For instance, although they argue that limited and restricted access to J.P.C. was, in their opinion, causing her distress and causing her to act “different, inhibited, pensive, and superficial,” the only evidence they offer to show that J.P.C. was distressed was Maurine's testimony regarding her interaction with J.P.C. at the park.   However, they do not explain how J.P.C.'s alleged “discomfort” amounts to significant impairment, nor do they offer any evidence connecting J.P.C.'s “different, inhibited, pensive, and superficial” behavior to the visitation schedule or Dayna's supervision of their visits.   Instead, the “evidence” they raise is merely their own characterization of J.P.C.'s behavior, and their conclusion that such behavior was the result of the limited and restricted access.

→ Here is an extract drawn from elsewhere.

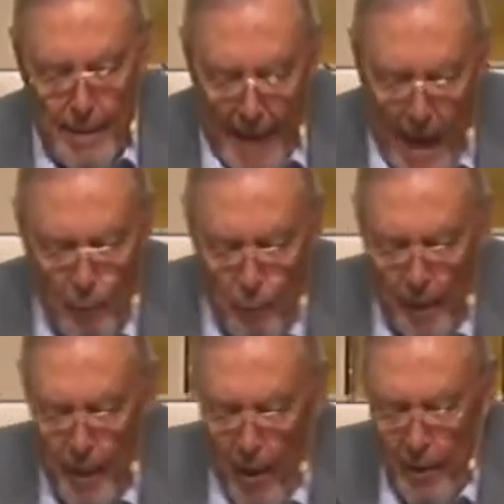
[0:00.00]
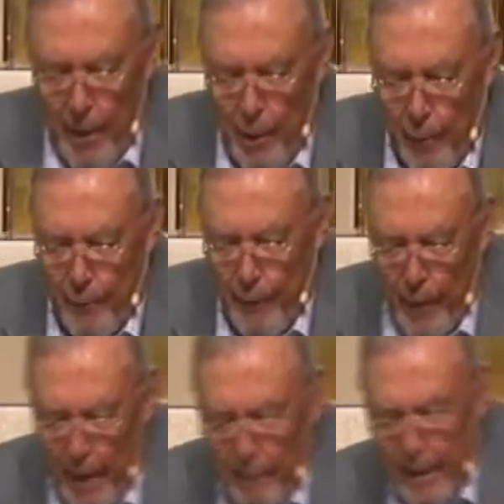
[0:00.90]
doubt regarding your
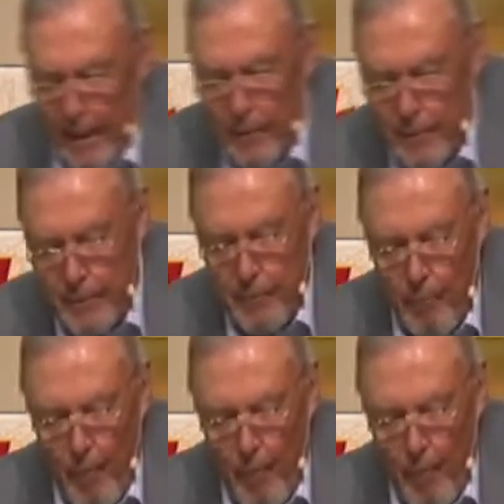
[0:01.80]
forgiveness,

Further, while the grandparents argue that without regular, court-ordered visits, J.P.C. would be significantly impaired because her memory of her father would dwindle, the grandparents have not presented any probative evidence to support their belief.   For instance, although the grandparents rely on the fact that J.P.C. threw pictures of her father into the trash as evidence that J.P.C.'s memory of her father was dwindling, the record clearly shows that this event occurred during Dayna and Robert's divorce proceedings, while J.P.C. was regularly visiting their house during Robert's periods of visitation, and not subsequent to Robert's death. Thus, the grandparents' reliance on this piece of evidence is misplaced.   Similarly, the grandparents' characterization of Dayna's letter to J.P.C.'s kindergarten teacher as evidence that Dayna was attempting to “control [J.P.C.'s] memor[y] of her father” is also unfounded.   Rather, the record shows that the letter was Dayna's attempt to ease J.P.C.'s transition after the loss of her father by informing her teacher of the difficulties that J.P.C. had faced and issues that may arise as a result.   Indeed, J.P.C.'s teacher testified that the letter Dayna gave her “was extremely helpful” in letting her know what she might be dealing with in regards to J.P.C. Moreover, the grandparents have not presented any evidence showing that J.P.C. has been unable to remember her father.   In contrast, the record shows that after Robert's death, J.P.C. had pictures of him in her room and that “she [would] have them up for a while ․ and then she [would] take them down.” 5

Furthermore, the grandparents' position that the denial of court-ordered visitation would significantly impair J.P.C. is based completely on their expressed feeling that it was not in J.P.C.'s best interest to have the constant pulling back and forth between themselves and Dayna, and their fear that without the court order it would become impossible to establish regular visits.   However, there is no evidence that the schedule that existed before litigation, although not as frequent as the grandparents would have liked, was harming J.P.C.;   again, this is just Maurine and Richard's opinion that regular, unsupervised visits would be better.   With no other evidence to demonstrate how J.P.C. would be significantly impaired, these arguments, in and of themselves, are only reflections of the grandparents' fears and speculations and do not support the trial court's finding that the grandparents overcame the statutory presumption.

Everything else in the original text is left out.